In a previous interview with The Times, Dr. Jeffrey Zack, chief of emergency medicine, said the walk-in clinic will reduce costs for patients and also ease the demand on emergency services. “All too often patients utilize the ER because they may not have a primary-care doctor,” he said. “Emergency medicine is here for the sickest of the sick, yet over the past 10, 20 years we’ve started to take care of everybody. We do a lot of primary care, especially here on the Island. It isn’t the most cost-effective way to deliver quality care. This [walk-in clinic] fills that need of ‘not too sick but can’t wait for an office visit in a week.’”
Dr. Zack said that the walk-in clinic will also help manage the surge in patients when there’s an outbreak of the flu or a virus. “Historically this overflow would go into the ER, which diverts resources and is a costly way to practice medicine. But up until now, there’s been very little option for folks on the Island,” he said.
Mr. Walsh said that the walk-in clinic will also help the hospital adjust to the new conditions of the Affordable Care Act, also known as Obamacare. “They want to do global payments in the future, so they can say, ‘We’ll give you $25,000 a year for this patient; you figure out the health care,’” he said. “That’s where a walk-in clinic can save money.”
Mr. Walsh said people with more serious symptoms, such as chest or abdominal pains, should still go to the ER. “If you have a sinus infection, you go to the walk-in clinic. But if you have chest pains or belly pain, you should go straight to the ER,” he said.
The walk-in clinic is the latest addition to the expanding continuum at MVH in recent years that includes inpatient care overseen by hospitalists, oncology services, and electronic medical record keeping, under the umbrella of the hospital’s parent organisation, Massachusetts General Hospital (MGH), which also provides the Vineyard hospital with radiology and anesthesiology services.
Mr. Walsh said that Partners HealthCare, which MVH became affiliated with in 2007, is also investing $1.2 billion in Epic, a new software system that will provide caregivers across the Partners HealthCare system with improved access to medical records. He expects MVH to be using Epic by this time next year.
Beset with delays
Originally, the walk-in clinic was due to open at the beginning of last summer, but the renovation was plagued with delays. Problems arose right out of the gate when the beleaguered building revealed more damage than was expected, primarily the result of a notoriously leaky roof.
“It’s been quite a feat,” MVH director of facilities John Murray said about the top-to-bottom renovation. “It was a very challenging building.”
Work was also delayed when a problem arose with an air exchange unit in the main hospital, which required $700,000 worth of repairs.

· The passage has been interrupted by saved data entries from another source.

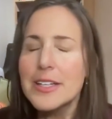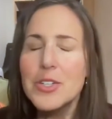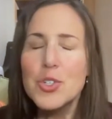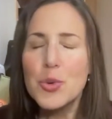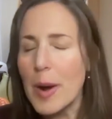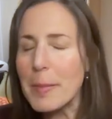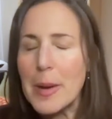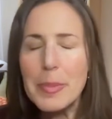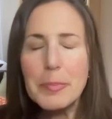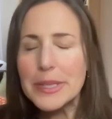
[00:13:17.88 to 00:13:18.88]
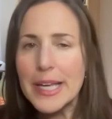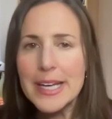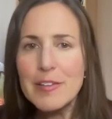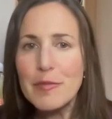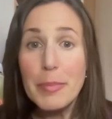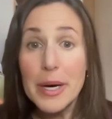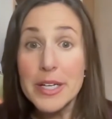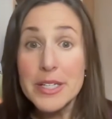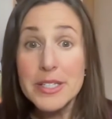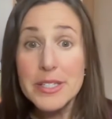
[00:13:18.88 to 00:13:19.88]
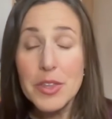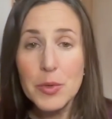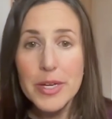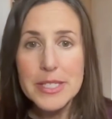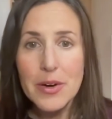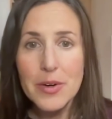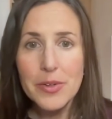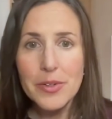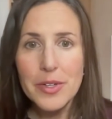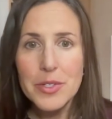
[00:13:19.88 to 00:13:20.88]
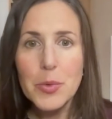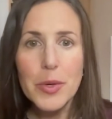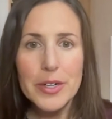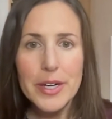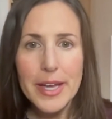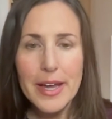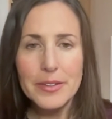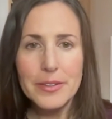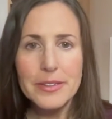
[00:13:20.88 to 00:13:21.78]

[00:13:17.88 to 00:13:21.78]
drum up plenty of buzz through his own Twitter account.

Permitting hurdles were frequent. A good deal of work had already been done before Mark Barbadoro came aboard as the Oak Bluffs building inspector in 2014. The more exacting standards that come with hospital building codes were not being met, in his opinion. There was also a difference of opinion on whether the walk-in clinic was considered a “hospital,” which would have required enormous changes. Once it was determined that it did not have to fit hospital codes, there were still significant issues to be resolved.

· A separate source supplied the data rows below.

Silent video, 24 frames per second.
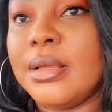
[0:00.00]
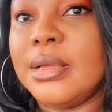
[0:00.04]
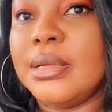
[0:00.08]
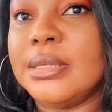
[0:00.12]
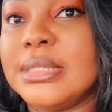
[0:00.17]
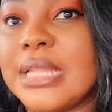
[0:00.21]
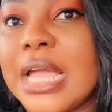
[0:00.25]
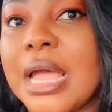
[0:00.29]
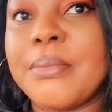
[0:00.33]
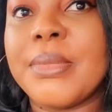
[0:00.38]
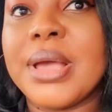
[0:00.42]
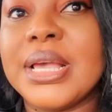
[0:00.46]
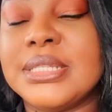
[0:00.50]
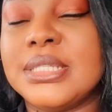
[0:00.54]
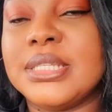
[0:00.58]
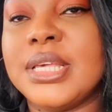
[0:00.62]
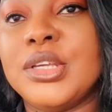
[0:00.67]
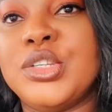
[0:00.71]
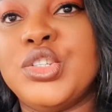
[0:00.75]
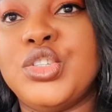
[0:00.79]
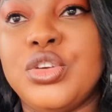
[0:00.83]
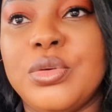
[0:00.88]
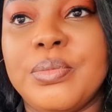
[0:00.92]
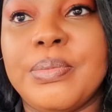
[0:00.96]
That might
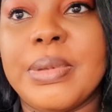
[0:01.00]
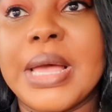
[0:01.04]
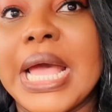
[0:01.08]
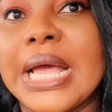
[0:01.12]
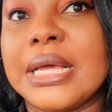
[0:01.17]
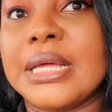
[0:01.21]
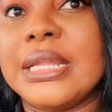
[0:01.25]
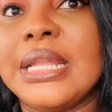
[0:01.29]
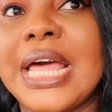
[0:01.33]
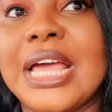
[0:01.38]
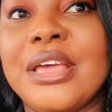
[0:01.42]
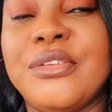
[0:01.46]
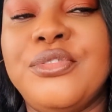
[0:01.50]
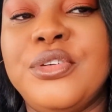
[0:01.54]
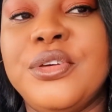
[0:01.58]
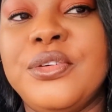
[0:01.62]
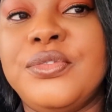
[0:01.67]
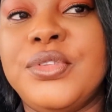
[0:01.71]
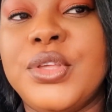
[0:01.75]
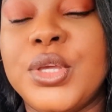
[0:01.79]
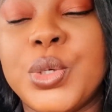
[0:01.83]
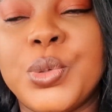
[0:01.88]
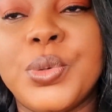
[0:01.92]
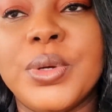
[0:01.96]
set you back like
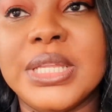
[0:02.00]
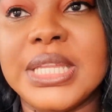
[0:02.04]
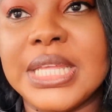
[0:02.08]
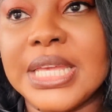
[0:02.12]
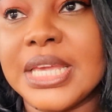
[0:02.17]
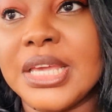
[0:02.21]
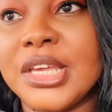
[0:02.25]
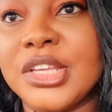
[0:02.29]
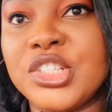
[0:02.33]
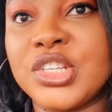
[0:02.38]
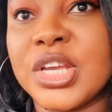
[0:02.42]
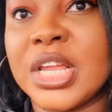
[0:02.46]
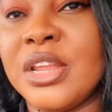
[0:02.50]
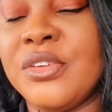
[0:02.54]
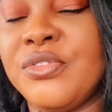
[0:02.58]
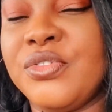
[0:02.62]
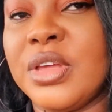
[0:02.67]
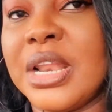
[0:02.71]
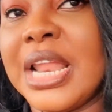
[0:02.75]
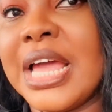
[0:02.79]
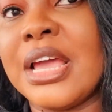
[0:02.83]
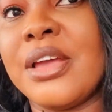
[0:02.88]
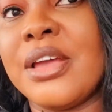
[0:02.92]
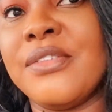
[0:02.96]
fifty quid each, and if you're
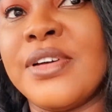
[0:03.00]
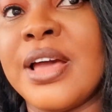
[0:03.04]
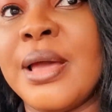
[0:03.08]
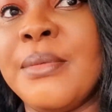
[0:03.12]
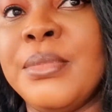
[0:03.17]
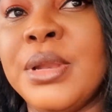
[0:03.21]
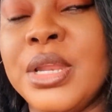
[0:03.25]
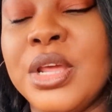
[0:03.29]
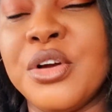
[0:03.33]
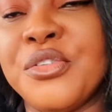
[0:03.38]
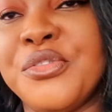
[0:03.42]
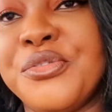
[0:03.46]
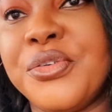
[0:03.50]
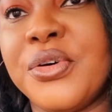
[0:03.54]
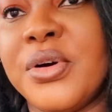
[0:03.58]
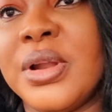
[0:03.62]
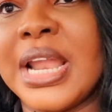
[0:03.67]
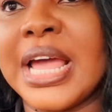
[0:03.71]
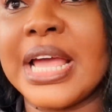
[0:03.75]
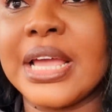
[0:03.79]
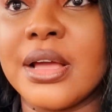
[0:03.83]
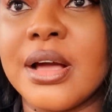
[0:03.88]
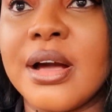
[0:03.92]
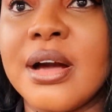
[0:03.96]
like a family of four
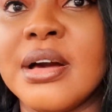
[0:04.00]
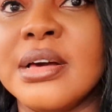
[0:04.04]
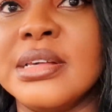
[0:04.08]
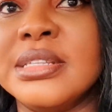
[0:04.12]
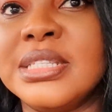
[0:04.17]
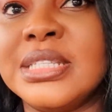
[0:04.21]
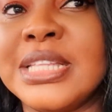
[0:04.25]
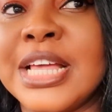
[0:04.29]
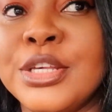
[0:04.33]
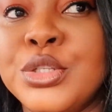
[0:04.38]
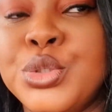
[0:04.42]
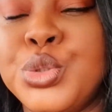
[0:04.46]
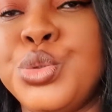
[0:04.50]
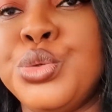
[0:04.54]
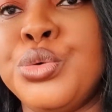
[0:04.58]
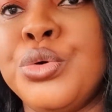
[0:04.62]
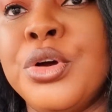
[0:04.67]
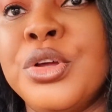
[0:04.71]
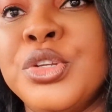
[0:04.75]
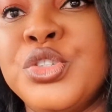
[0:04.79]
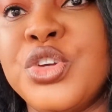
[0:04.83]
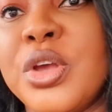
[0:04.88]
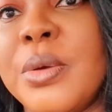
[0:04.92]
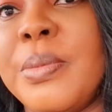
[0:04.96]
like us, that's two
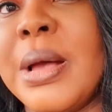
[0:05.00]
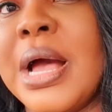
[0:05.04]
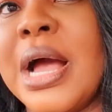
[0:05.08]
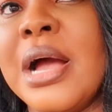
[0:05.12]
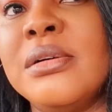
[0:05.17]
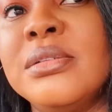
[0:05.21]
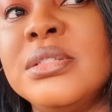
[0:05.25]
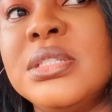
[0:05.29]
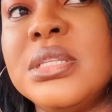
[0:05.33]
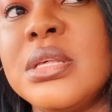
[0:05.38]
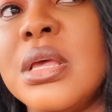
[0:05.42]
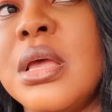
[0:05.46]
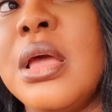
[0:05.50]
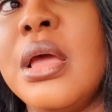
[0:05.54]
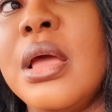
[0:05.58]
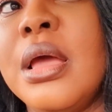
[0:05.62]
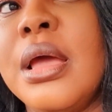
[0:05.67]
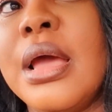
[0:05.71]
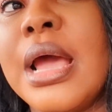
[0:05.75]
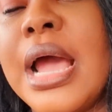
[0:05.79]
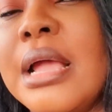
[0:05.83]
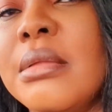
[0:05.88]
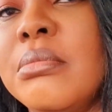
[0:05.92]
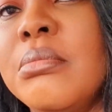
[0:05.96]
hundred pounds.
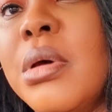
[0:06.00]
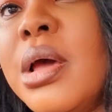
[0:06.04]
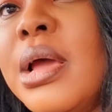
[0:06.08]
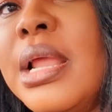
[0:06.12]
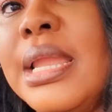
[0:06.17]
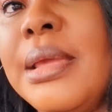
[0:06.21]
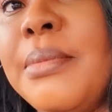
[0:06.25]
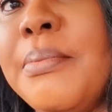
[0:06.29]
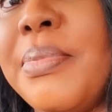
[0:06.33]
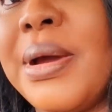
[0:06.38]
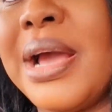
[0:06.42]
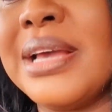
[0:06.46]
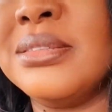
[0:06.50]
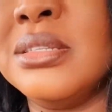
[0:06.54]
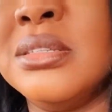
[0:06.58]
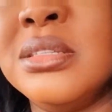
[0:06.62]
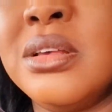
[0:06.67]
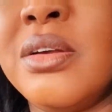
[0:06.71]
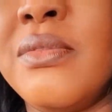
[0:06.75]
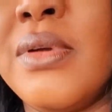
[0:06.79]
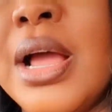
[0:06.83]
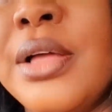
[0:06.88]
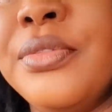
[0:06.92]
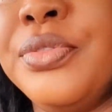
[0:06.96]
And Merlin Pass is
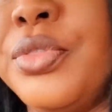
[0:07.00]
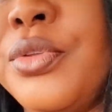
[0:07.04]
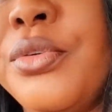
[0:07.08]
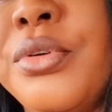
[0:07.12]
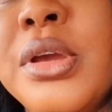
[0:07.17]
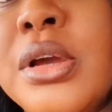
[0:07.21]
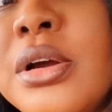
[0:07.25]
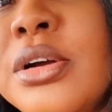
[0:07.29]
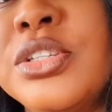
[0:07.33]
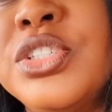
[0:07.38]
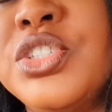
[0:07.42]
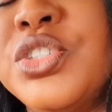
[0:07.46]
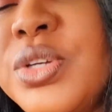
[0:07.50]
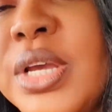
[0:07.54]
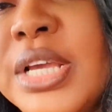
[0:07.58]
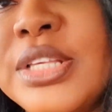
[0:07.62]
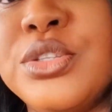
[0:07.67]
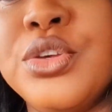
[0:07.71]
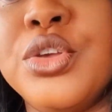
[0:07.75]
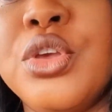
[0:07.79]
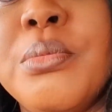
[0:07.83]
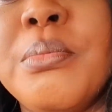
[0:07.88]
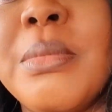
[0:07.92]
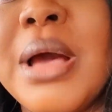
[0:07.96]
around three hundred,
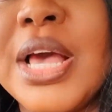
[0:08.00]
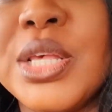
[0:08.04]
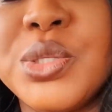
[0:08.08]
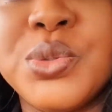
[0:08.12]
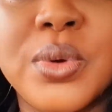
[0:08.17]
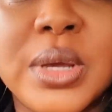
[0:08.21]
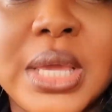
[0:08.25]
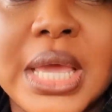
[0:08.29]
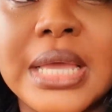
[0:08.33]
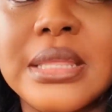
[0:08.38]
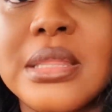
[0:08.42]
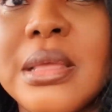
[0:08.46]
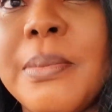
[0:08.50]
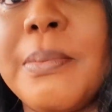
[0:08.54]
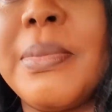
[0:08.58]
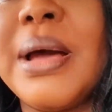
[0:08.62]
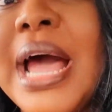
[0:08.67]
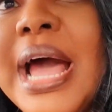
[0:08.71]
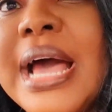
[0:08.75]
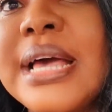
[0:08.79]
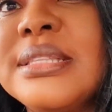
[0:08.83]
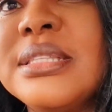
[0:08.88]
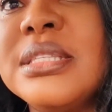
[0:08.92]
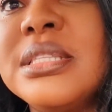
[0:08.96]
so you might as well get the
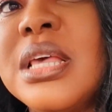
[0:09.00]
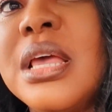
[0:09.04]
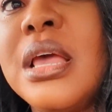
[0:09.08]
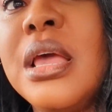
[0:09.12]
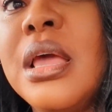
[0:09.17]
pass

“The initial problem was that in their haste, they gutted the place,” Mr. Barbadoro told The Times in an earlier interview. “I guess they thought they could just knock down 5,000 square feet of the building without consequence, but they really weren’t prepared in terms of having an actual functional plan.” Mr. Barbadoro said as an example, the wiring from the emergency generator was not up to code. “Critical branch wiring has to be fire-rated, and it wasn’t,” he said. “They literally had to dig it all out … I was trying to push them to a higher standard, and caught them off-guard a little bit.”